Friday, December 6, 2013

Dr. Burt

I met Dr. Richard Burt and his smart head nurse again this week. We talked about my test results and the discomforts and dangers I can expect moving forward in the process of rebooting my immune system with chemotherapy and my own stem cells. When Dr. Burt asked me if I understood what I was in for, I told him I'd already been following his work for more than two years. He's treated more than 100 people without killing them. Yes, I know that's not a guarantee of safety. But I'd fired my neurologist and was moving ahead. To paraphrase Hunter S. Thompson, I already bought my ticket, now it's time to take the ride.

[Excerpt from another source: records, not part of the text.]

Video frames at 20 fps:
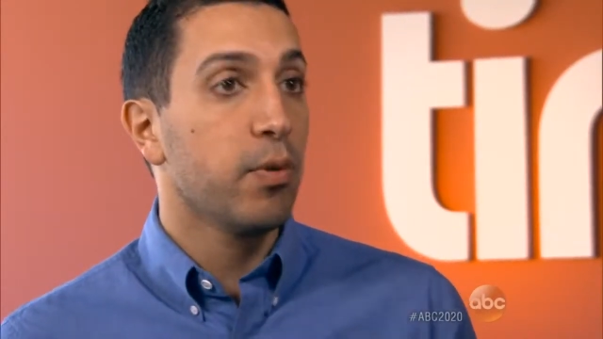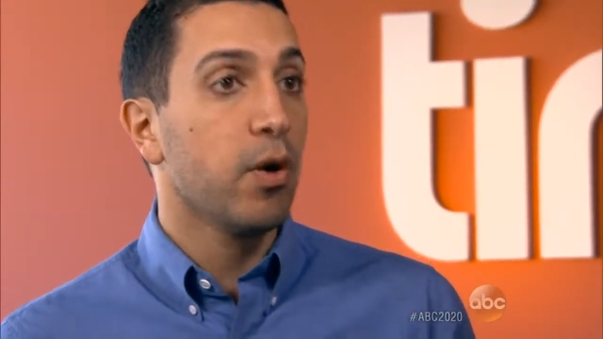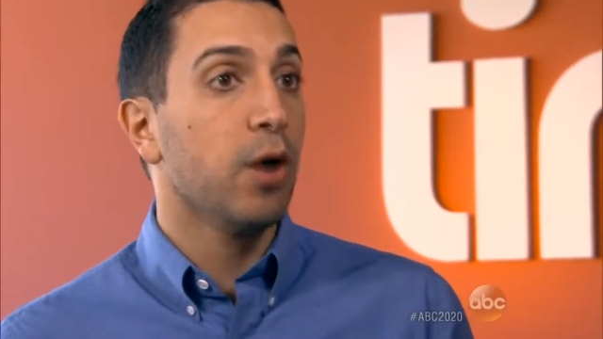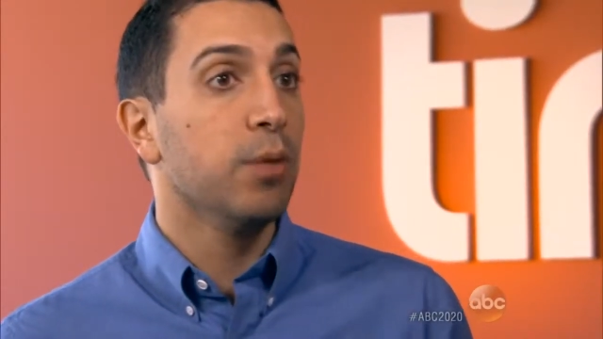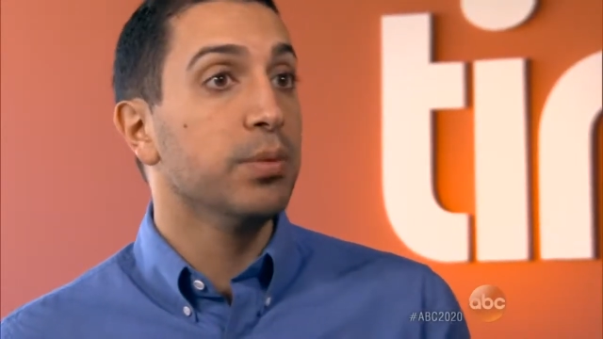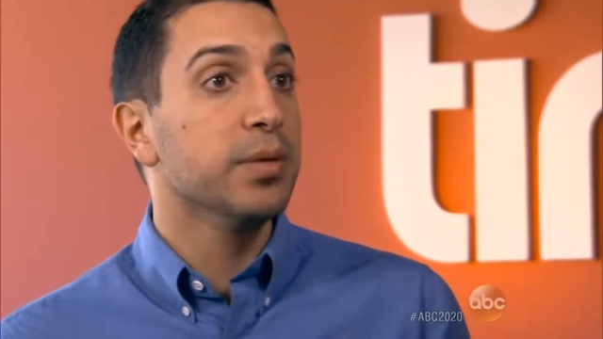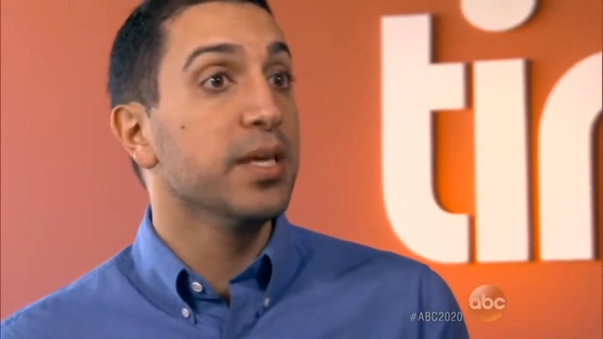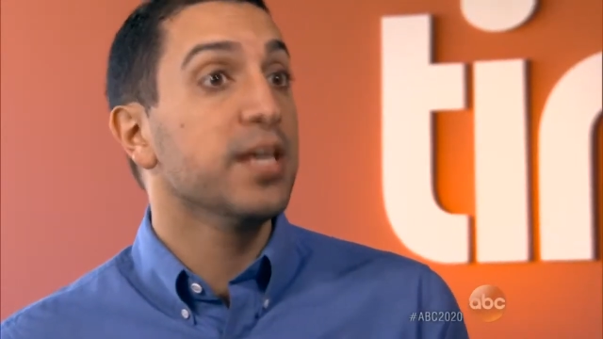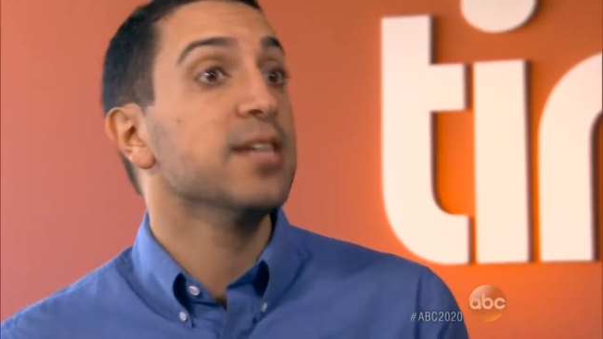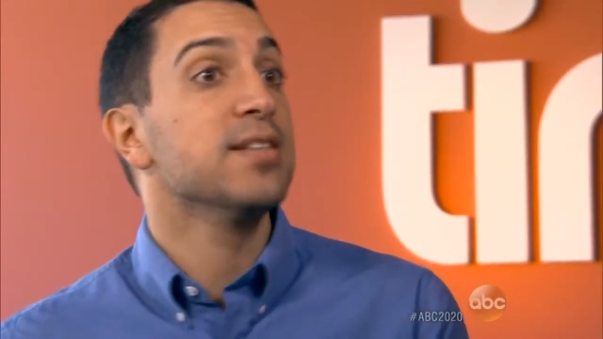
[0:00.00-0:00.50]

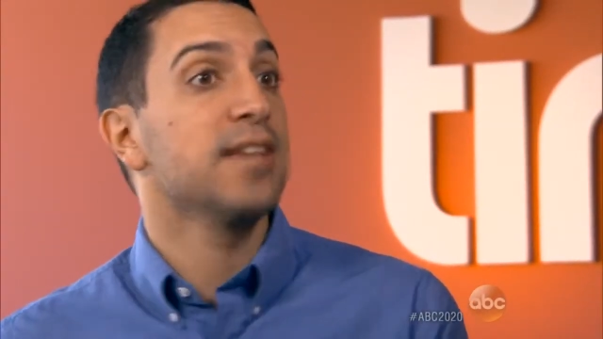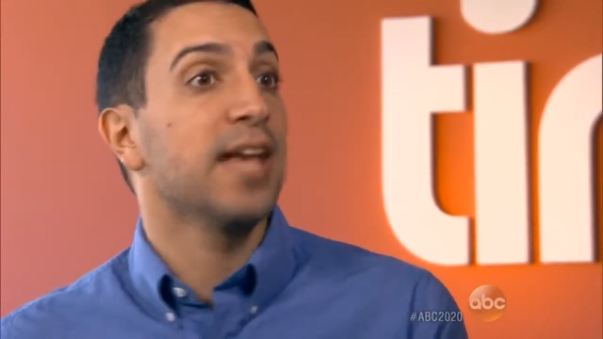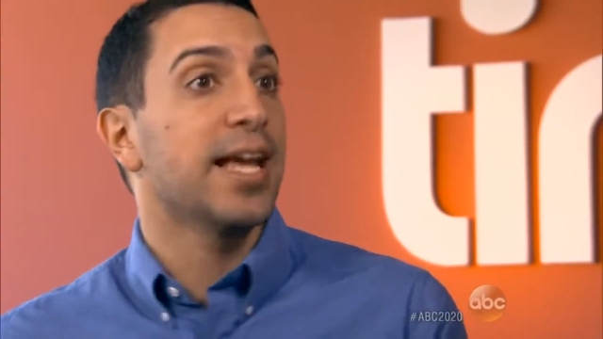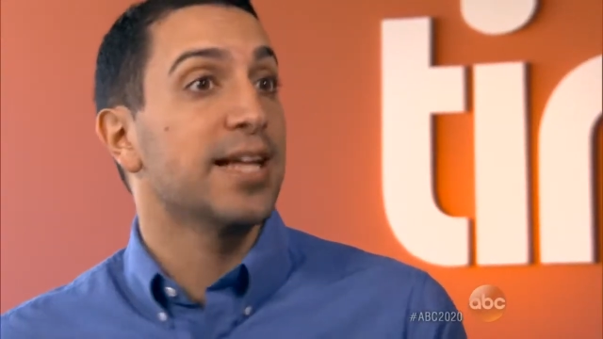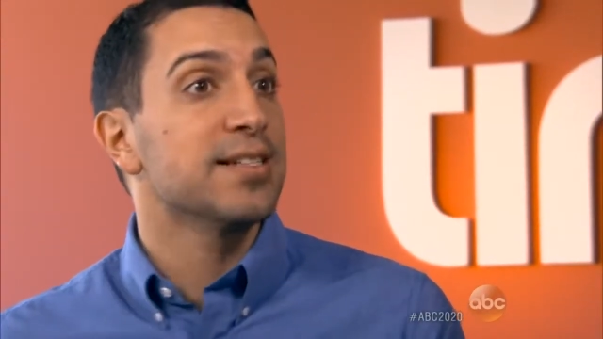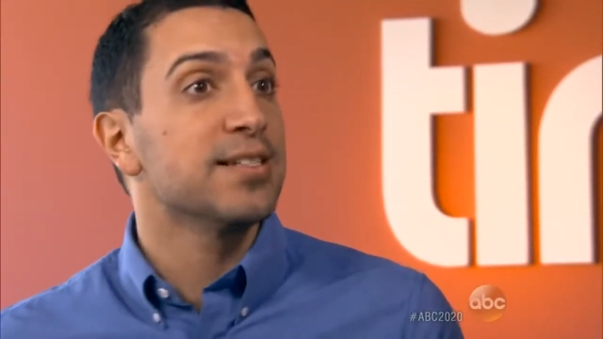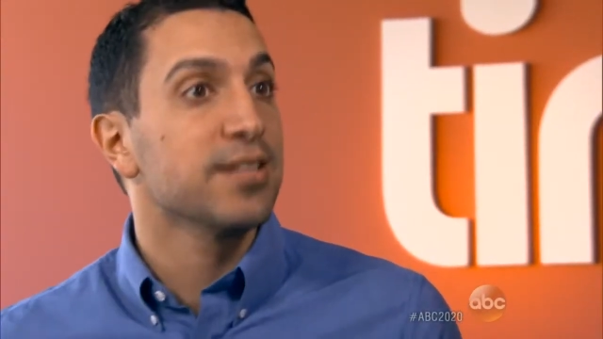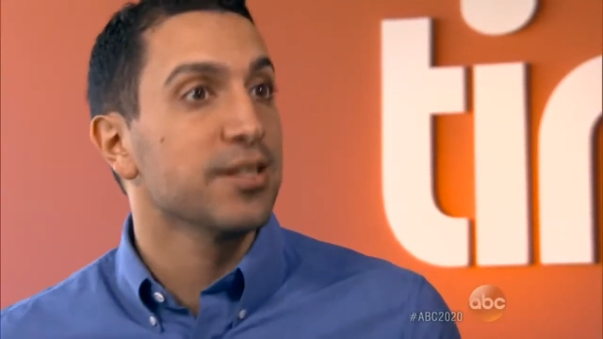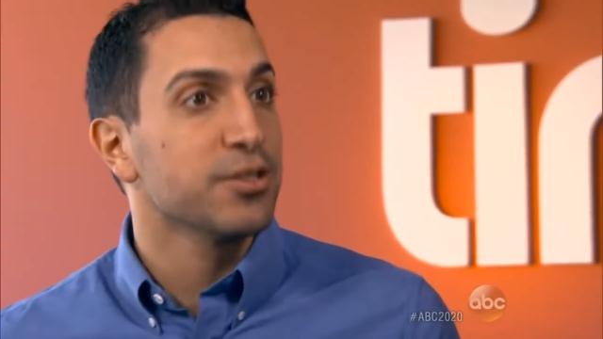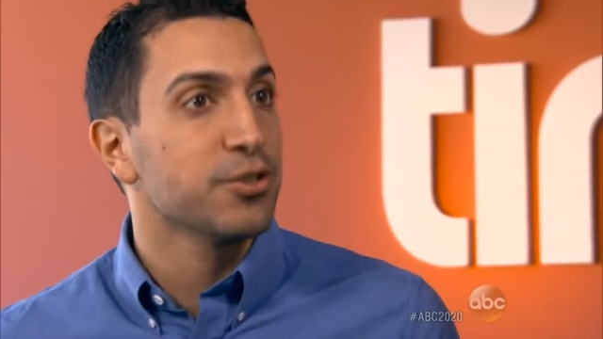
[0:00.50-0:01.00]
probably his
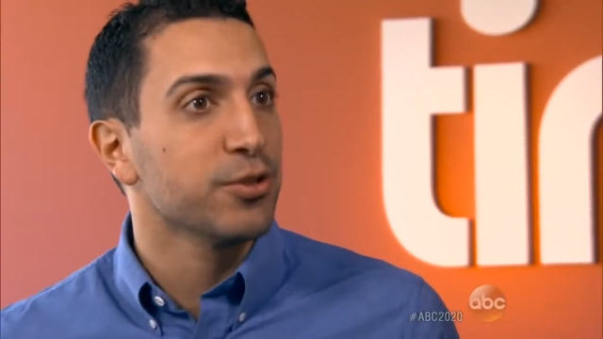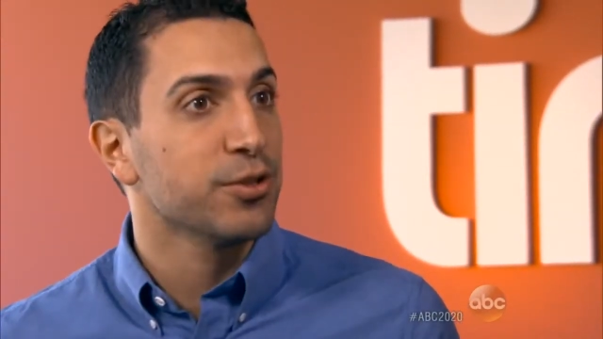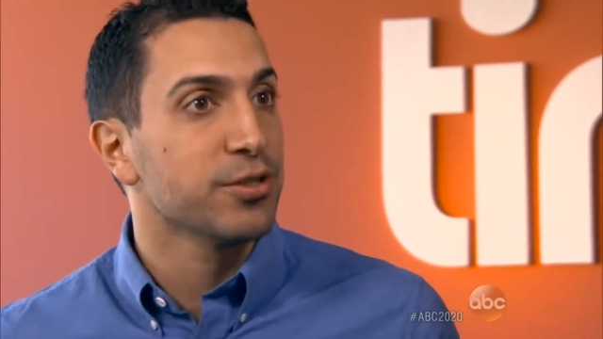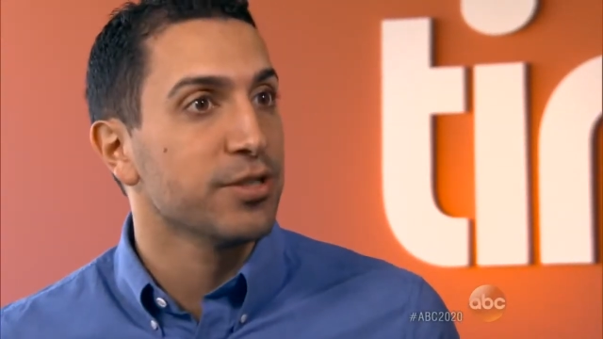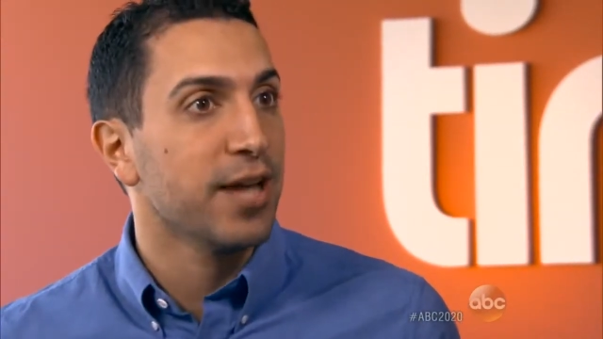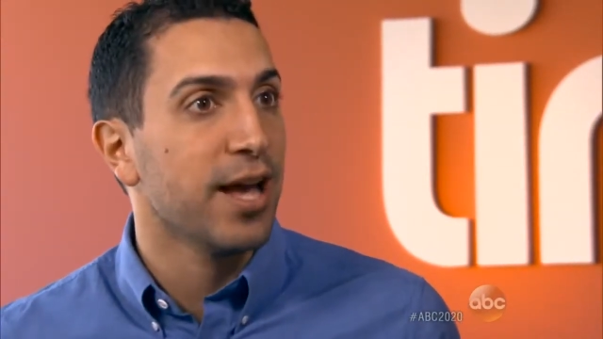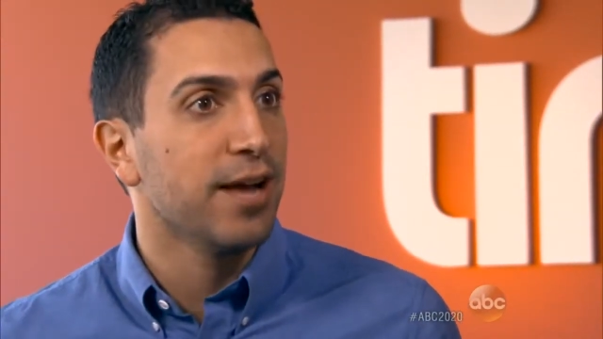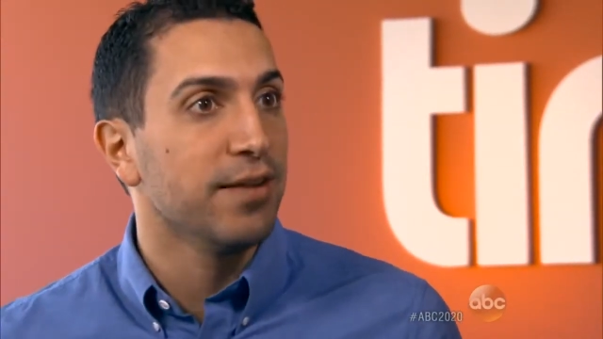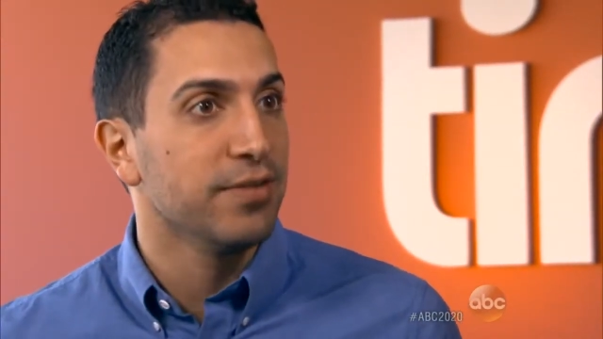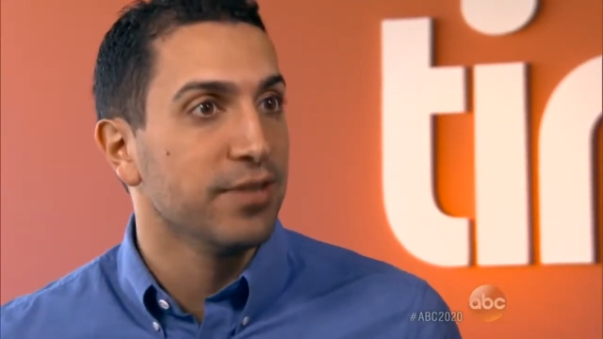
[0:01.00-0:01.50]

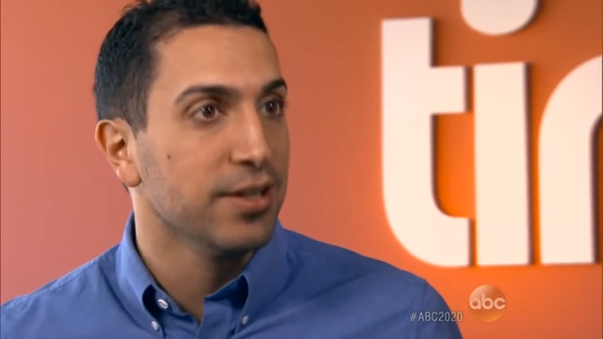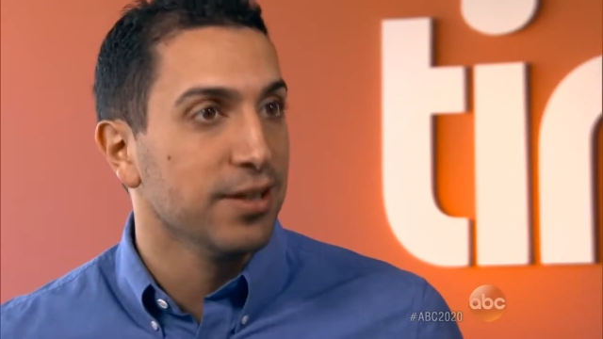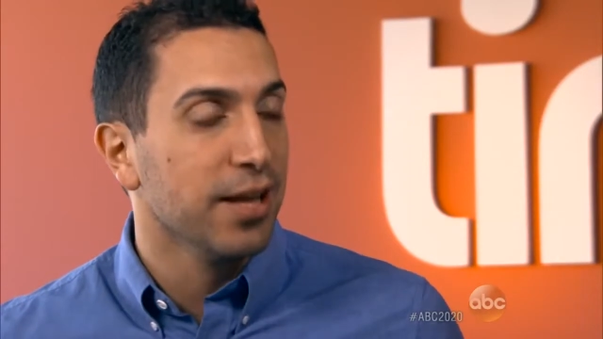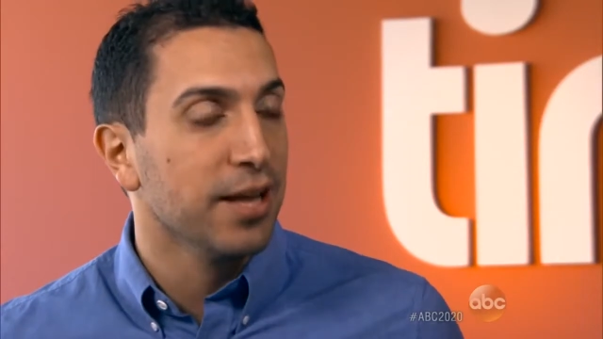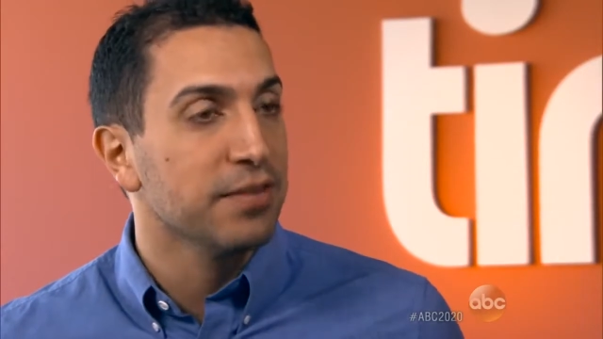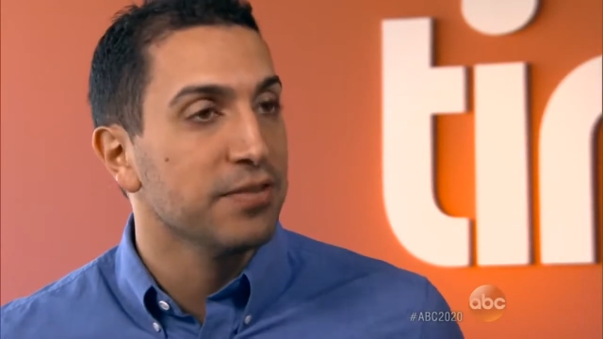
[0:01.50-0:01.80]
ancestors have in a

I am not a scientist, but brilliant scientists who change the world excite me. I realized this in the 1990s when I snagged a job as a graduate science writer at the University of Wisconsin. My job was to root out professors from their laboratories, write stories about their research, and popularize their work enough to attract research funding from wealthy non-scientists. The work was science journalism, but it was also PR. I was good enough at it to win a two-year paid fellowship, and then was honored with a trip to the National Press Club to meet Glenn T. Seaborg, winner of the 1951 Nobel Prize in Chemistry and a major contributor to the Manhattan Project. Seaborg died of old age a few years after I met him. By then I was hooked on science writing and on my way to interview more great scientists. My 25-year career, reporting on and promoting corporate research in the rapidly-growing fields of high-tech agriculture, has been a fascinating way to earn a living.

Now multiple sclerosis, and my drive to stop it, has hit life's pause button for me. Looking back, maybe it's not surprising how I responded when standard MS treatments failed me. I found and persuaded Dr. Richard Burt, one of world's most brilliant immunologists, to treat me with his innovative chemotherapy and adult stem cell protocol.

In 2011, Science Illustrated ranked Dr. Burt's stem cell work as one of the Top 10 Advances of the Decade. Burt was also selected for the Scientific American 50.

The odds of me recruiting someone of Dr. Burt's stature to stop my MS seem astronomical. Yet here I am after a long journey on a rocketship to the moon. Many have applied to his program and been rejected. I feel very fortunate. Though the process I'm about to go through is frightening, it helps to remind myself I've got the most competent medical team on the planet working on me.